──────── DATA PROVIDED
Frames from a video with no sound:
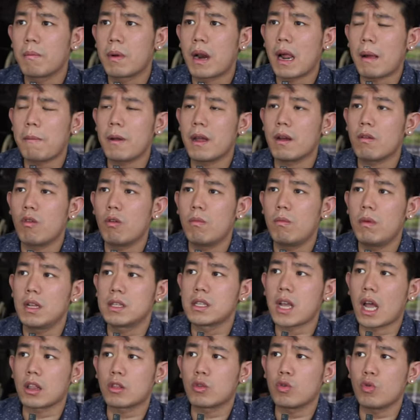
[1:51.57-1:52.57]
berapa ya gue beli
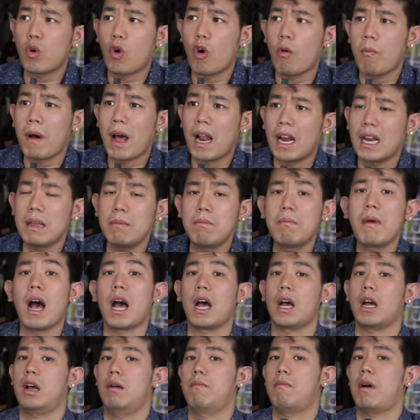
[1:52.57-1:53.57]
1,5
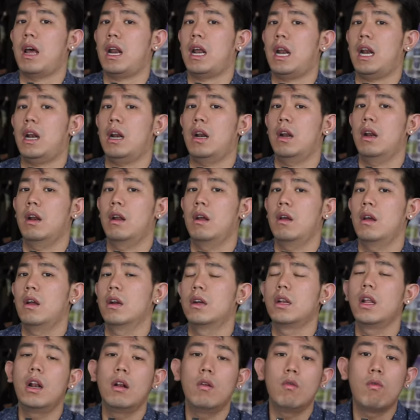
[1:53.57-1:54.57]
kemarin
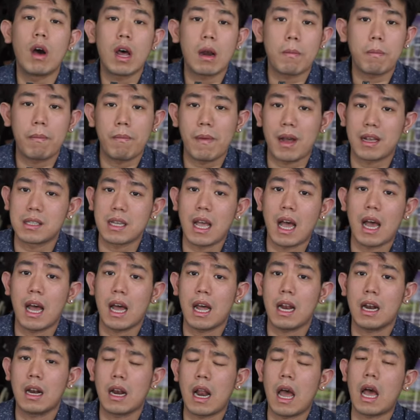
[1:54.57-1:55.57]
di luar
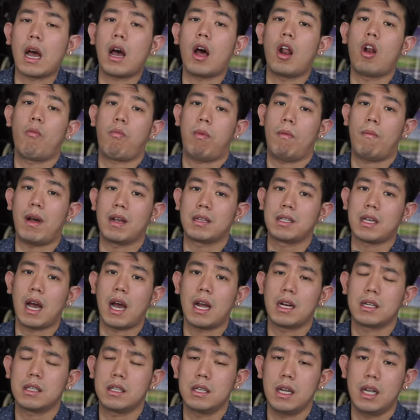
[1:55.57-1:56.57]
pemasangan. Nah, kalau
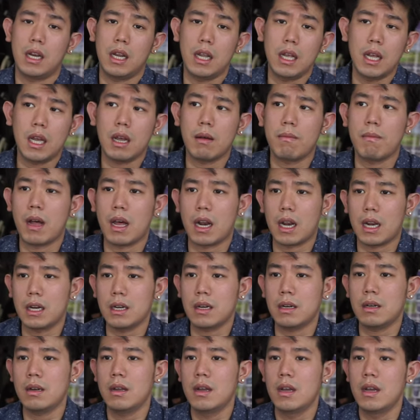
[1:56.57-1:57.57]
pemasangan sendiri
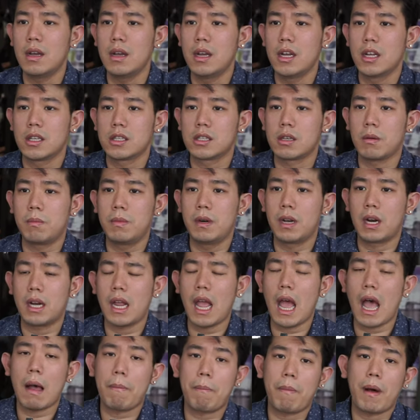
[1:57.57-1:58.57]
kemarin
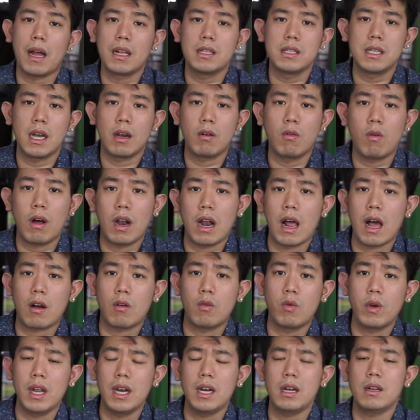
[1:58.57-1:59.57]
sebenarnya apa aja yang gue
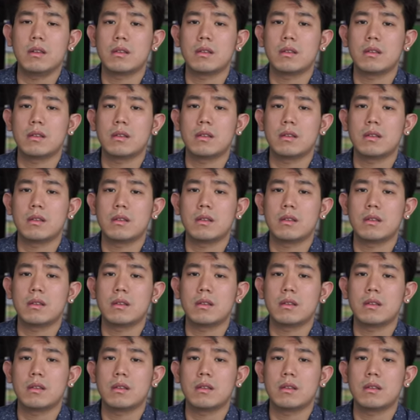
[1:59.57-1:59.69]
lakuin?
────────────────
HOW TO COMPLETE THIS TASK
Only the lines from the one that holds "[1:51.57-1:52.57]" through the end of the records above should be printed again, exactly as they are. Leave out the pictures.

EXERCISE ANSWER
[1:51.57-1:52.57]
berapa ya gue beli
[1:52.57-1:53.57]
1,5
[1:53.57-1:54.57]
kemarin
[1:54.57-1:55.57]
di luar
[1:55.57-1:56.57]
pemasangan. Nah, kalau
[1:56.57-1:57.57]
pemasangan sendiri
[1:57.57-1:58.57]
kemarin
[1:58.57-1:59.57]
sebenarnya apa aja yang gue
[1:59.57-1:59.69]
lakuin?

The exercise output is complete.